Material provided:
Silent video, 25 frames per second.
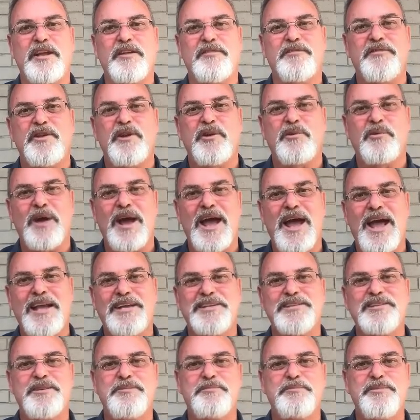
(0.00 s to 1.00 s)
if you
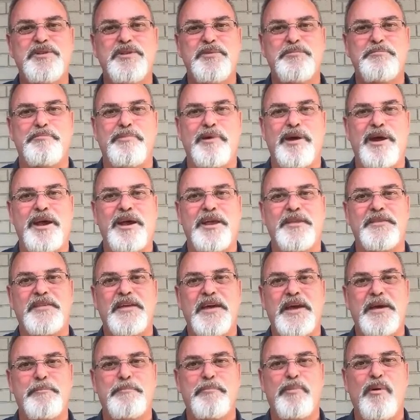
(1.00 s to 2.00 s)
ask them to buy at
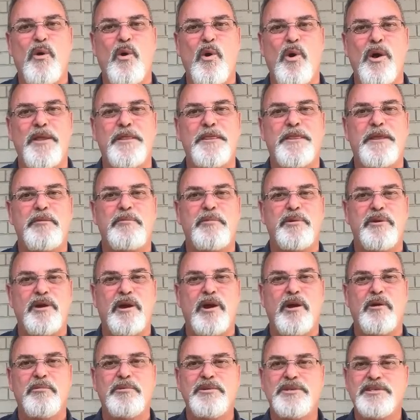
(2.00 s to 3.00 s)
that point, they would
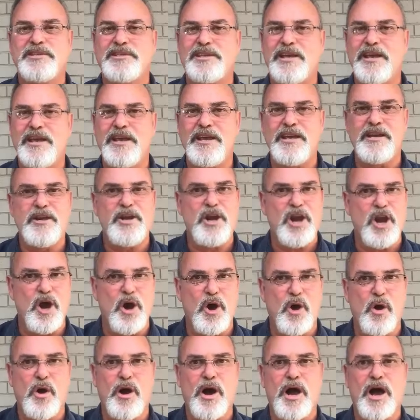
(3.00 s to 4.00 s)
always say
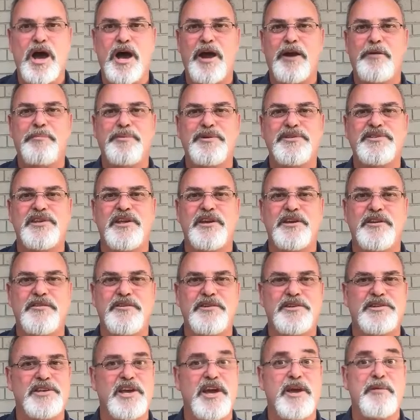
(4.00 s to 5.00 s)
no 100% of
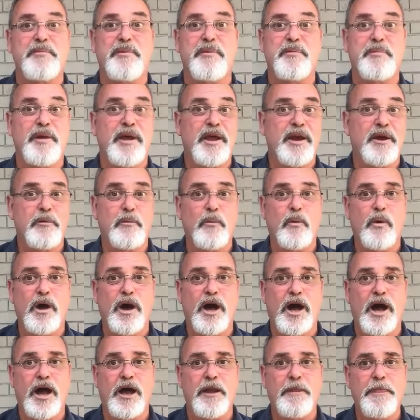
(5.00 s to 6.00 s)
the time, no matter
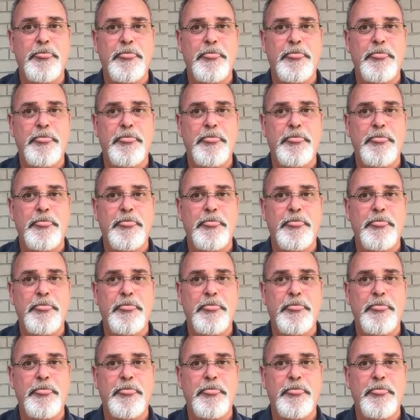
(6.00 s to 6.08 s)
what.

Exercise objective:
Pictures aside, repeat each entry in full and without change.

Exercise response:
Silent video, 25 frames per second.
(0.00 s to 1.00 s)
if you
(1.00 s to 2.00 s)
ask them to buy at
(2.00 s to 3.00 s)
that point, they would
(3.00 s to 4.00 s)
always say
(4.00 s to 5.00 s)
no 100% of
(5.00 s to 6.00 s)
the time, no matter
(6.00 s to 6.08 s)
what.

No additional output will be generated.